Hydrogen crossover diagnosis for fuel cell stack: An electrochemical impedance spectroscopy based method

Abstract

Hydrogen crossover rate is a key parameter for characterizing internal gas leakage in proton exchange membrane fuel cells. Voltammetric and galvanostatic techniques are most commonly used in measuring hydrogen crossover. However, for the present, the existing methods have the drawbacks of being laborious and time-consuming. In this paper, electrochemical impedance spectroscopy is exploited for the first time to characterize hydrogen crossover in fuel cells. An equivalent circuit model is established based on comprehensively analyzing different electrochemical processes occurring on fuel cell electrodes. By comparing the measured impedance characteristics under various experimental conditions, it is found that a unique model parameter monotonically decreases with increasing hydrogen crossover rate. Accordingly, this single parameter is identified as the diagnostic indicator for hydrogen crossover.
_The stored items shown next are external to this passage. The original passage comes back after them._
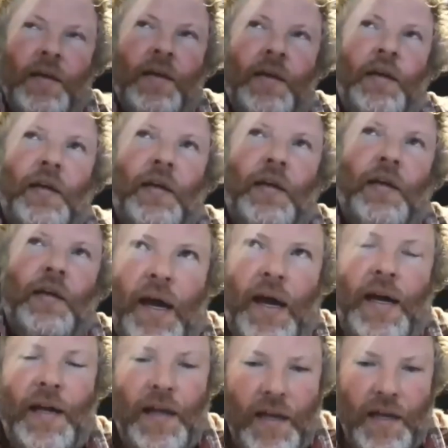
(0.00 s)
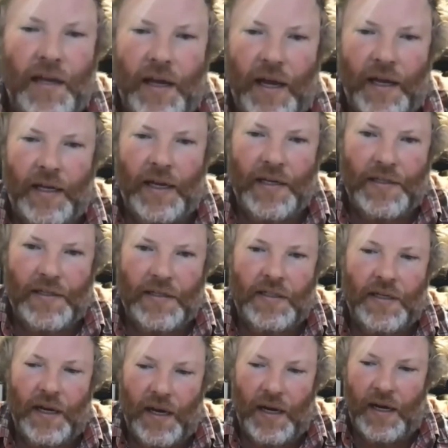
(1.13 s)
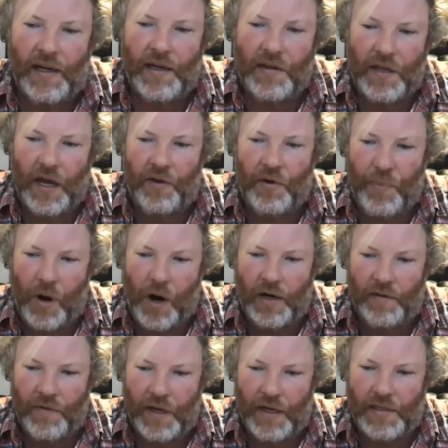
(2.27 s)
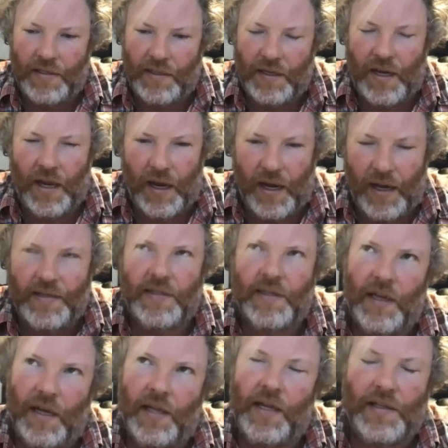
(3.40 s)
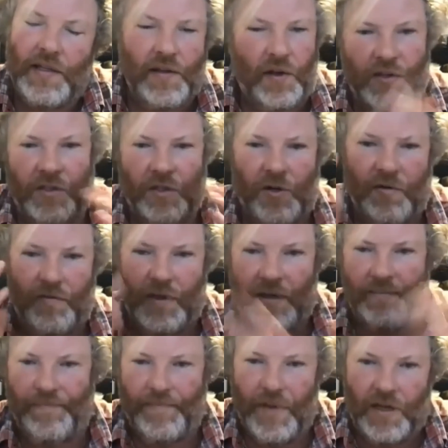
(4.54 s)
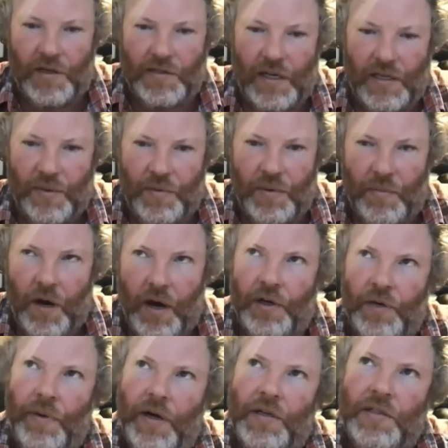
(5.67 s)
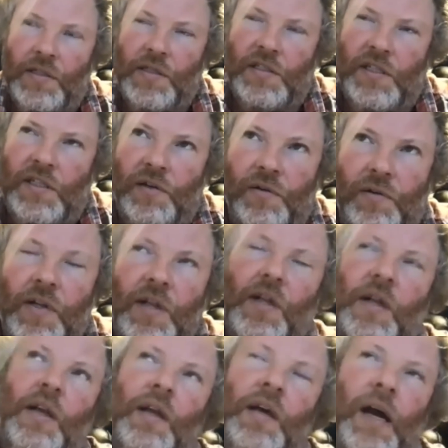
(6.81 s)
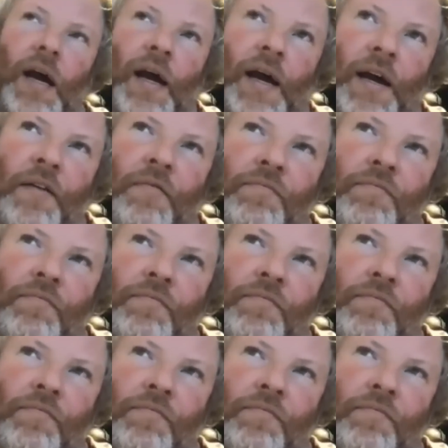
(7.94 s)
yeah, it gets the other part of this. Yeah, that's all sort of you could say some of the modern comparisons too. I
The effectiveness of the proposed method is validated on a single cell and a multi-cell stack. Our method allows deployment to each individual cell or multiple groups of cells in a fuel cell stack. Furthermore, one entire measurement by this method takes only 4 min, and the consumed time will not increase with the number of cells in the stack. It will provide a powerful tool for failure diagnosis and lifespan evaluation of fuel cell stack.